Jon,
Understand the incremental taking of control but I really believe this is about raising taxes vice disarming citizens.
Perhaps. Perhaps I'm just paranoid (although Gawd knows experience has made me that way, and it's got a lot to do with why I'm still kicking...)
Let's look at this in two directions, then.
1) It's meant as a sidewise approach to citizen disarmament. This is possible - you can't stay usefully in practise on a paltry 600 rounds
per annum. Marksmanship is a highly frangible physical skill - especially marksmanship under stress. I'm reasonably certain that higher-higher knows this, and is counting on that factoid.
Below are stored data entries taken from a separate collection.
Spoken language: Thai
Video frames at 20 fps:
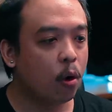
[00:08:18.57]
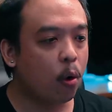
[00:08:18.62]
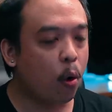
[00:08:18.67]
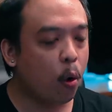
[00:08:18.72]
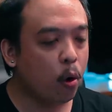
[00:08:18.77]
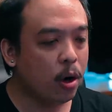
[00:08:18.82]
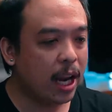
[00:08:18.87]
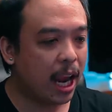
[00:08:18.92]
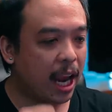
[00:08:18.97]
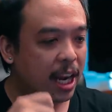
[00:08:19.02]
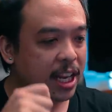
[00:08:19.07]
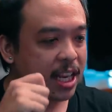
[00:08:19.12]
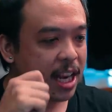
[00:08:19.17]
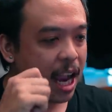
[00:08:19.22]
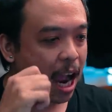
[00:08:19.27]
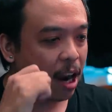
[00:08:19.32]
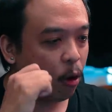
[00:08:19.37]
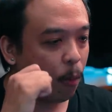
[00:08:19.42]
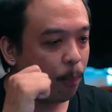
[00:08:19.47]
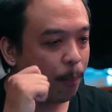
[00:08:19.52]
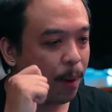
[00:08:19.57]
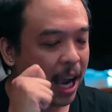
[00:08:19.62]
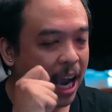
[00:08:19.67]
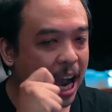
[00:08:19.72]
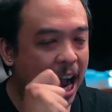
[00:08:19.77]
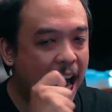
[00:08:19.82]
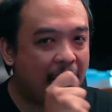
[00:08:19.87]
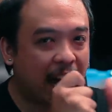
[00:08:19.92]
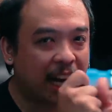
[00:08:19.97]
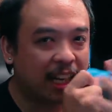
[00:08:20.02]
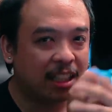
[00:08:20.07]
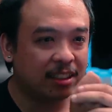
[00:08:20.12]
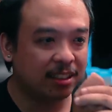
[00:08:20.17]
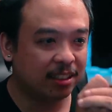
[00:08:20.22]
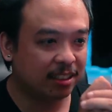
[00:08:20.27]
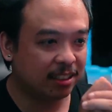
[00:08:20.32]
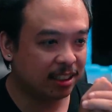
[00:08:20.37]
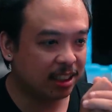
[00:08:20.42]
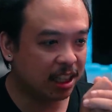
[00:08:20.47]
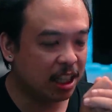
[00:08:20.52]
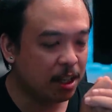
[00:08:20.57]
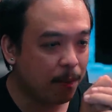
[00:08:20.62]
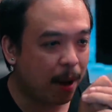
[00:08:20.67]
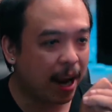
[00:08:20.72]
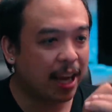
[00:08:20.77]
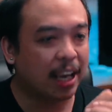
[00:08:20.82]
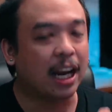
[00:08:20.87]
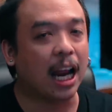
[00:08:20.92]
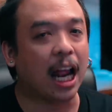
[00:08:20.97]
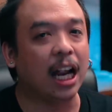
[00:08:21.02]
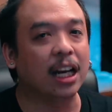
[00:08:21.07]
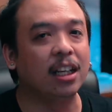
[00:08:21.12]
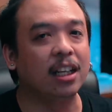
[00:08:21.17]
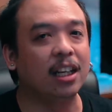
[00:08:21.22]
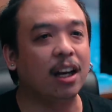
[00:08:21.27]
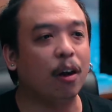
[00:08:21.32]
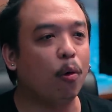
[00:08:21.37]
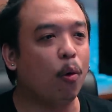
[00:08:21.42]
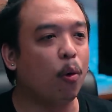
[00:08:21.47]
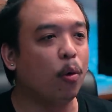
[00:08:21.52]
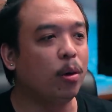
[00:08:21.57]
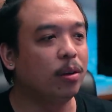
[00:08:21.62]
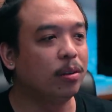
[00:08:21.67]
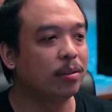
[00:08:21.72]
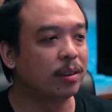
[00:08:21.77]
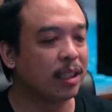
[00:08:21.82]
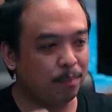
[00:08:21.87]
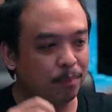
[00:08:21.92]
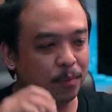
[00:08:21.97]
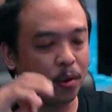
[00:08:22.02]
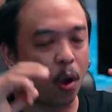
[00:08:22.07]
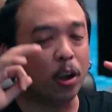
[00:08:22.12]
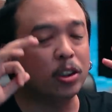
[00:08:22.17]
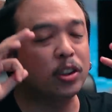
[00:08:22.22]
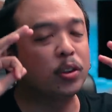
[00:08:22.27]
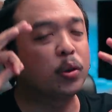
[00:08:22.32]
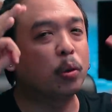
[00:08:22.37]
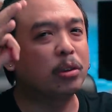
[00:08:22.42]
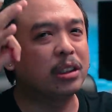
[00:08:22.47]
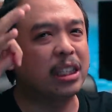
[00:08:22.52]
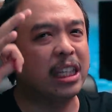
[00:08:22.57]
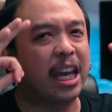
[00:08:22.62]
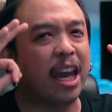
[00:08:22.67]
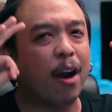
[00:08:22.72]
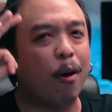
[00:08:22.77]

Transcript: คุณเห็นยางลบปากกาขึ้นมาอีกครั้งหนึ่งแล้วคุณ นอสโซเจีย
2) It's meant as a fund-raiser for Scrappymento (which is asinine - they don't need more money coming in, they need to better control money going out. I habitually vote
against bond measures, they always end up in overrun. I'll vote against infrastructure projects, unless you can convince me that it's 1) necessary and 2) viable for future expension. I'm always willing to be convinced. If the option were left to the body politic for raises for Congresscritters and suchlike, I'd vote against those out of hand - they make too much money as it is. You get the idea - I may vote against tax rate hikes in general, but I also vote against spending in general.
(Throw in that every time there's some budget crisis, we're told we need to tighten our belts - but that never happens in Sacramento. Or Washington. So, there's a definite disparity there, and I'd like to see that corrected. What about the future effects of the near-trillion-dollar bailout - TARP covers most of it - when the bill comes due? Obama, with TARP, has probably done more to devalue the dollar in the last six months than America has in the last fifty years.
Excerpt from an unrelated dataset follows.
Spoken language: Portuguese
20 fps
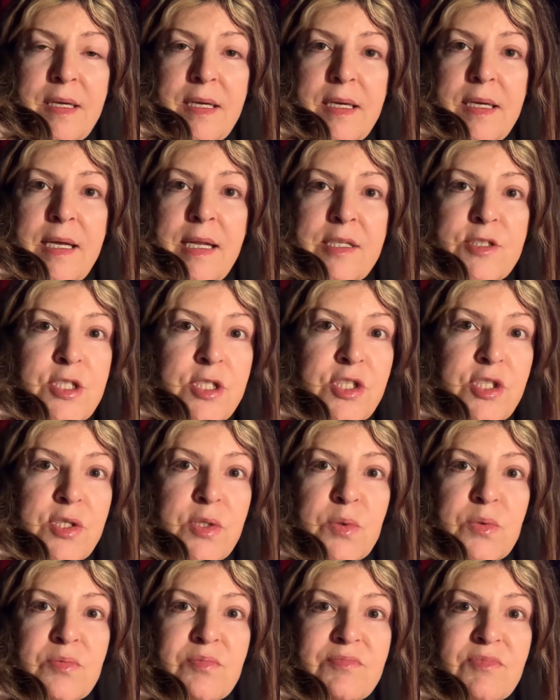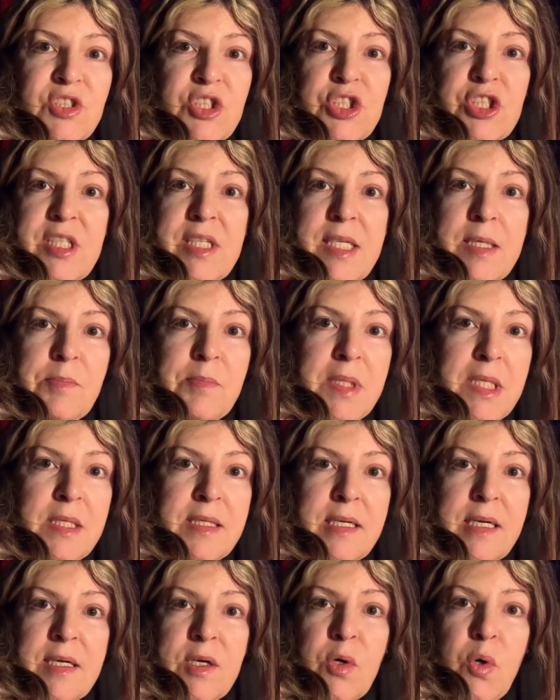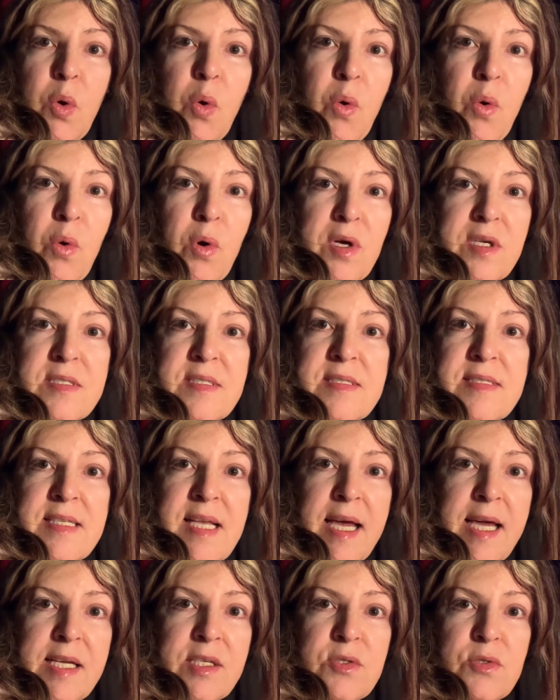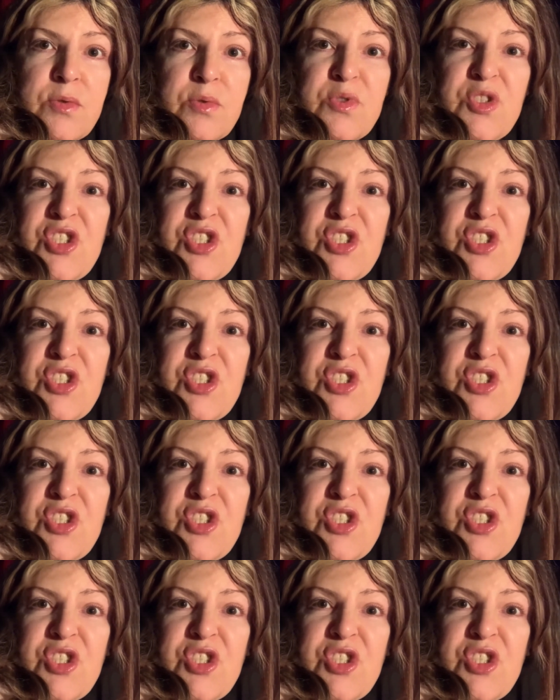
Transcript: A gente não discrimina cor, sexo,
(TARP is a good name for that programme - it's symbolic of pulling a cover over our eyes, hoping we won't see enough to figure out the effects in the future.)
Fine - Sacramento thinks they need more money. And
we're expected to make
all of the sacrifices. Leadership is best defined in two words - "Follow me." Leadership by example would be a good idea - let Congresscritters put themselves on half-pay for a fiscal year. Reduce their staffs. Reduce the opulence of their offices (I'm sure they're nicer than mine. And larger, too. And in higher-rent districts.)
Whenever I've been in a position of leadership (it's happened more than a few times,) I was able to
lead effectively because I was out front, setting the example. If you didn't go somewhere behind me, that was because I had something else that wanted doing - and you'd still see my 11-1/2EEE bootprint from where I'd been there before.
Considering that most Congresscritters are independently wealthy, it should not be a "sacrifice" for them to take half-pay - or no pay! - for a year or two while they get this mess sorted out. Someone mentioned that the people that can't be "unpaid" when there's a budget crisis out here are public safety personnel (makes sense. They're out there putting it all on the line, and damned well shouldn't get screwed unless they breach that trust) and Congresscritters (which sucks, because that removes a lever against them. If they didn't get paid - and lost the pay they missed - until a "budget crisis" was resolved, we'd see action that much sooner.
(And, if the constituency were to vote on pay rises vice Congresscritters themselves, I'd be willing to bet that their pay rates would remain rather closer to "static" than they do. Letting them vote on their own pay rises, to me, smacks sharply of letting the fox guard the henhouse.
Quis custodiet ipsos custodes? Who shall guard the guards themselves? We're supposed to, but most people seem to have forgotten that.)